• [Aim of the task]
Exactly as written, print out each entry in the data, with no pictures.

=== Data to process ===

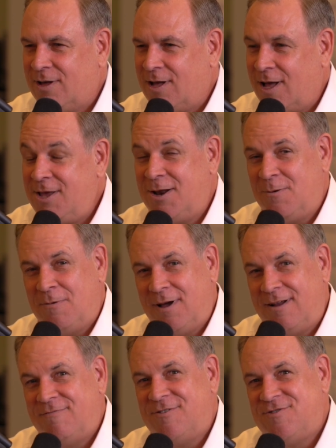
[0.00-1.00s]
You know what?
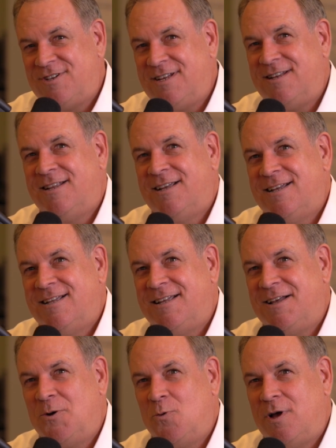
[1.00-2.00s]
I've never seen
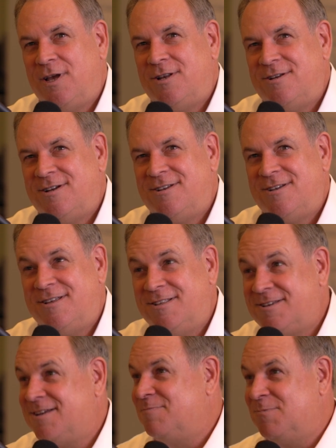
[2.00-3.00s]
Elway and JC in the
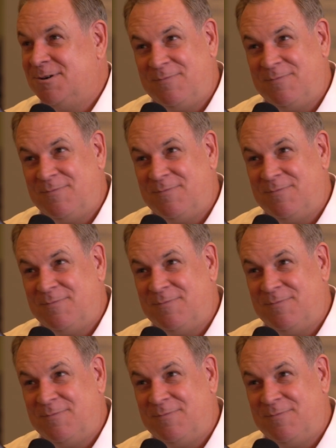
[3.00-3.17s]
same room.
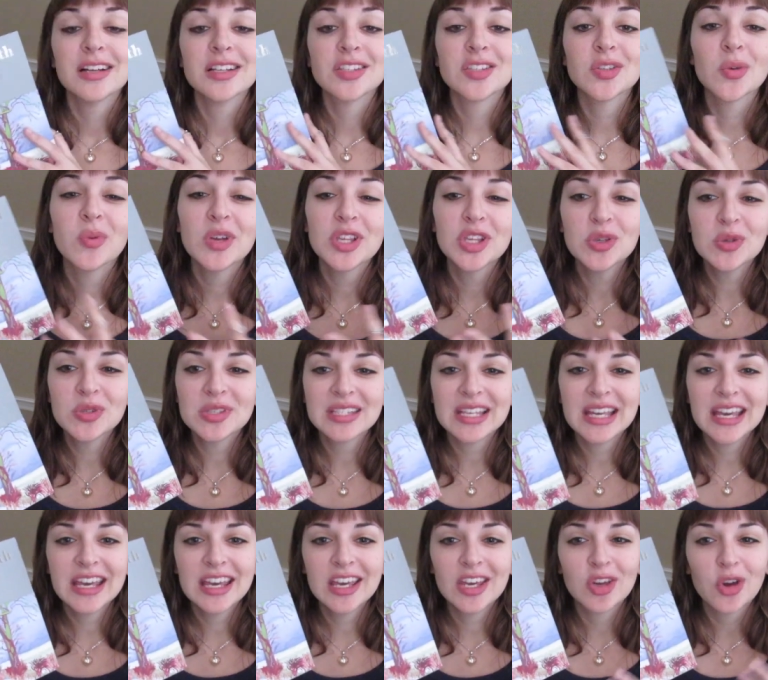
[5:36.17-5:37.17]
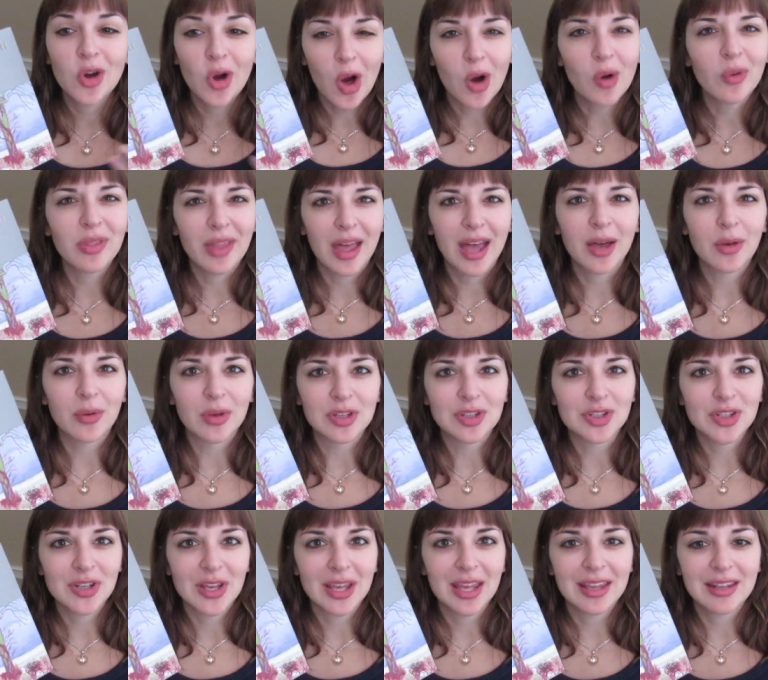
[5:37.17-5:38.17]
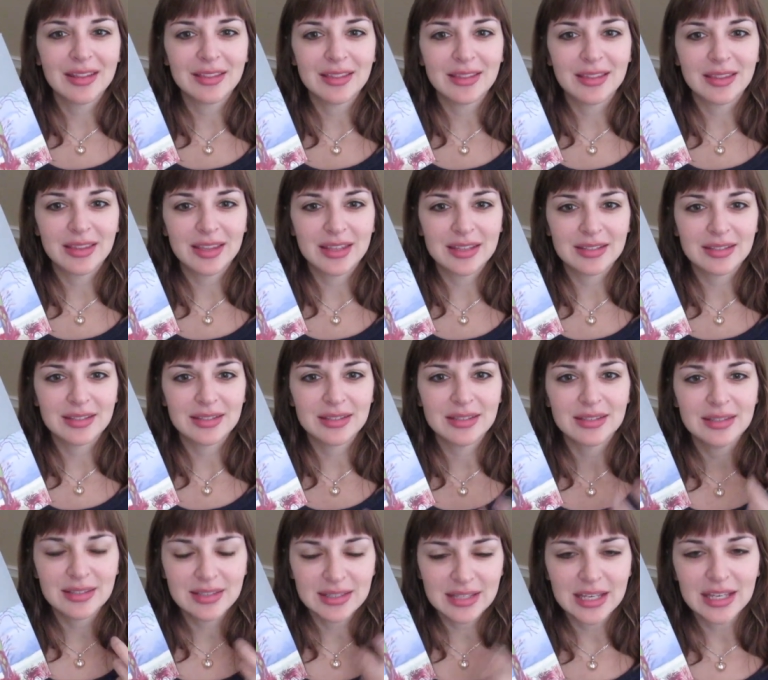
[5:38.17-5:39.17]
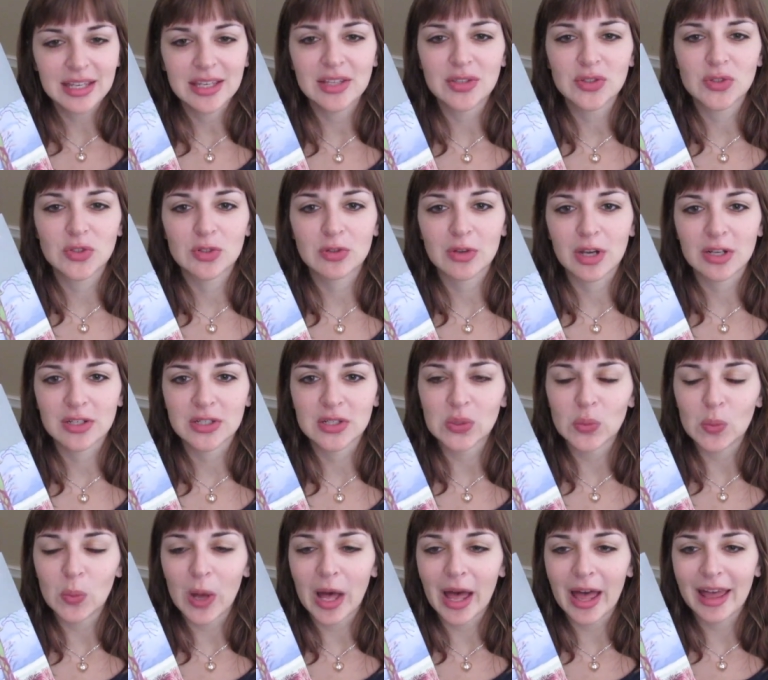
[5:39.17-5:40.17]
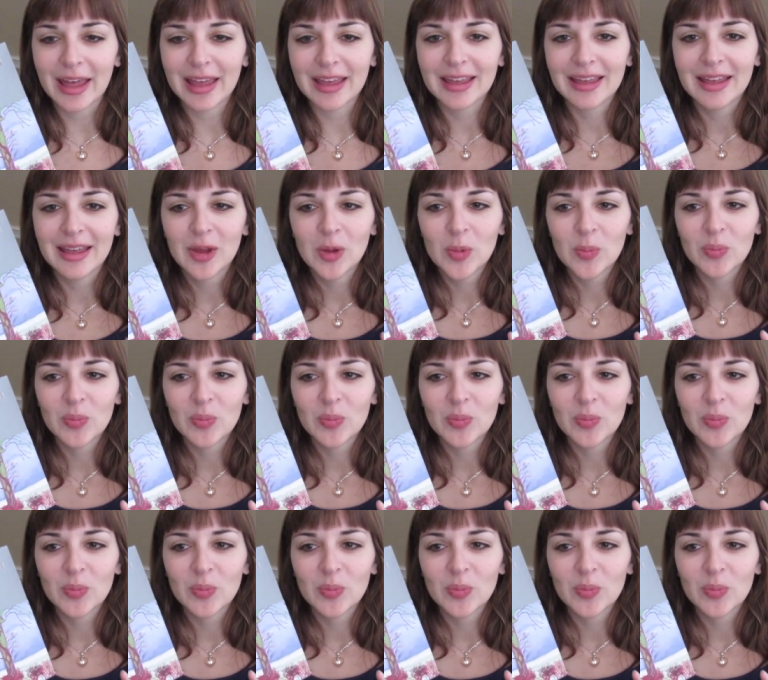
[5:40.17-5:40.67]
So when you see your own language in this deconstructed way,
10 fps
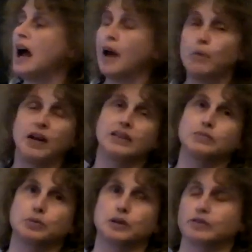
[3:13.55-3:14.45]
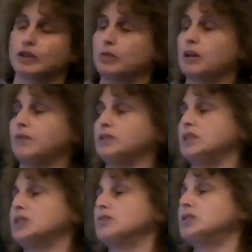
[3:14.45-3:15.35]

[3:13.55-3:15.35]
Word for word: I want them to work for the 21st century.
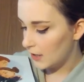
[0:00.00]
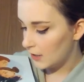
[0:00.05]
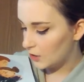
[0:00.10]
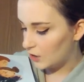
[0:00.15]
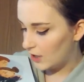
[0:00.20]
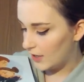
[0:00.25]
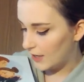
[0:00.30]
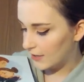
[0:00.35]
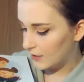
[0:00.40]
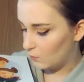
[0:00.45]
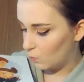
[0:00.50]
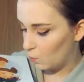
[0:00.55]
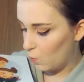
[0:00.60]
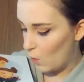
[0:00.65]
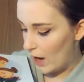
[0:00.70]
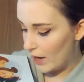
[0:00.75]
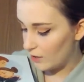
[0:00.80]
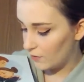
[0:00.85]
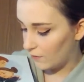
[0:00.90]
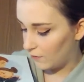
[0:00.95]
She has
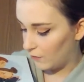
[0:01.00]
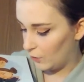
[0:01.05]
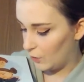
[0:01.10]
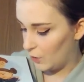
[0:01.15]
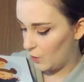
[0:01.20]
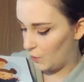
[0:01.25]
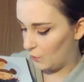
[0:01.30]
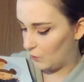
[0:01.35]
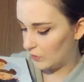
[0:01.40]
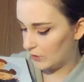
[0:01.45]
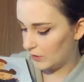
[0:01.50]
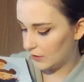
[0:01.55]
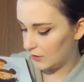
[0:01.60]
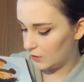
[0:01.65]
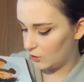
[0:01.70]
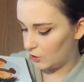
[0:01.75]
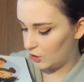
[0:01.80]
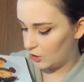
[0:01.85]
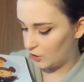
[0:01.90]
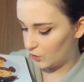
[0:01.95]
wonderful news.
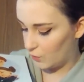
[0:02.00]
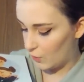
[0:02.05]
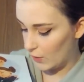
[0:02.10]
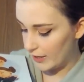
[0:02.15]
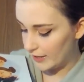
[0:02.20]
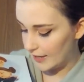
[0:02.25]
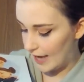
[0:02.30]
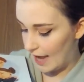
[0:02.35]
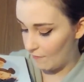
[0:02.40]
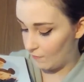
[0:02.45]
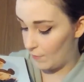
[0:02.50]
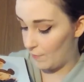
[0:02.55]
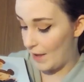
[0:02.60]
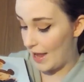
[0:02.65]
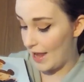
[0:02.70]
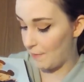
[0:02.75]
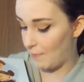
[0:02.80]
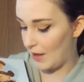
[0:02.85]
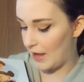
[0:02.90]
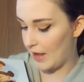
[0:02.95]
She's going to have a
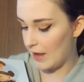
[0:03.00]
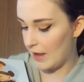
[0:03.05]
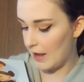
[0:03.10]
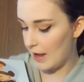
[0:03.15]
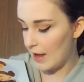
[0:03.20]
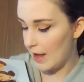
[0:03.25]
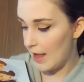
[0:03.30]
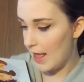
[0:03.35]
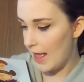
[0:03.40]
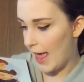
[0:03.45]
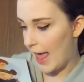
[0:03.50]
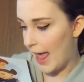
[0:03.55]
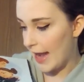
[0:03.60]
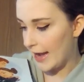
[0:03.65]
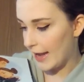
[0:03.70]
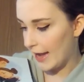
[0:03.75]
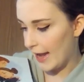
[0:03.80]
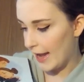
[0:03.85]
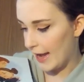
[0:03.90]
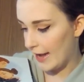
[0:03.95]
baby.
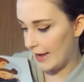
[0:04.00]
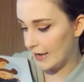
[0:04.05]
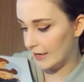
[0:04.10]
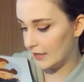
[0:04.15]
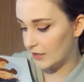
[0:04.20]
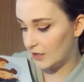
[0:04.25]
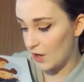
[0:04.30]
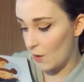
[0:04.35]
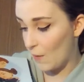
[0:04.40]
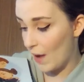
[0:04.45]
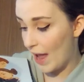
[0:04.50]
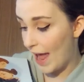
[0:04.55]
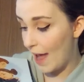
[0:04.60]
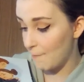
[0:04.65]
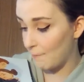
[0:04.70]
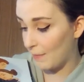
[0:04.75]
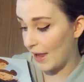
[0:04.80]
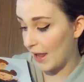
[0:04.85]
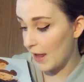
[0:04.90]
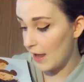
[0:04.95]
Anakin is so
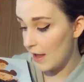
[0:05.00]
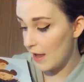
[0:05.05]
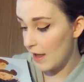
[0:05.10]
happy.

===

• [The answer]
[0.00-1.00s]
You know what?
[1.00-2.00s]
I've never seen
[2.00-3.00s]
Elway and JC in the
[3.00-3.17s]
same room.
[5:36.17-5:37.17]
[5:37.17-5:38.17]
[5:38.17-5:39.17]
[5:39.17-5:40.17]
[5:40.17-5:40.67]
So when you see your own language in this deconstructed way,
10 fps
[3:13.55-3:14.45]
[3:14.45-3:15.35]

[3:13.55-3:15.35]
Word for word: I want them to work for the 21st century.
[0:00.00]
[0:00.05]
[0:00.10]
[0:00.15]
[0:00.20]
[0:00.25]
[0:00.30]
[0:00.35]
[0:00.40]
[0:00.45]
[0:00.50]
[0:00.55]
[0:00.60]
[0:00.65]
[0:00.70]
[0:00.75]
[0:00.80]
[0:00.85]
[0:00.90]
[0:00.95]
She has
[0:01.00]
[0:01.05]
[0:01.10]
[0:01.15]
[0:01.20]
[0:01.25]
[0:01.30]
[0:01.35]
[0:01.40]
[0:01.45]
[0:01.50]
[0:01.55]
[0:01.60]
[0:01.65]
[0:01.70]
[0:01.75]
[0:01.80]
[0:01.85]
[0:01.90]
[0:01.95]
wonderful news.
[0:02.00]
[0:02.05]
[0:02.10]
[0:02.15]
[0:02.20]
[0:02.25]
[0:02.30]
[0:02.35]
[0:02.40]
[0:02.45]
[0:02.50]
[0:02.55]
[0:02.60]
[0:02.65]
[0:02.70]
[0:02.75]
[0:02.80]
[0:02.85]
[0:02.90]
[0:02.95]
She's going to have a
[0:03.00]
[0:03.05]
[0:03.10]
[0:03.15]
[0:03.20]
[0:03.25]
[0:03.30]
[0:03.35]
[0:03.40]
[0:03.45]
[0:03.50]
[0:03.55]
[0:03.60]
[0:03.65]
[0:03.70]
[0:03.75]
[0:03.80]
[0:03.85]
[0:03.90]
[0:03.95]
baby.
[0:04.00]
[0:04.05]
[0:04.10]
[0:04.15]
[0:04.20]
[0:04.25]
[0:04.30]
[0:04.35]
[0:04.40]
[0:04.45]
[0:04.50]
[0:04.55]
[0:04.60]
[0:04.65]
[0:04.70]
[0:04.75]
[0:04.80]
[0:04.85]
[0:04.90]
[0:04.95]
Anakin is so
[0:05.00]
[0:05.05]
[0:05.10]
happy.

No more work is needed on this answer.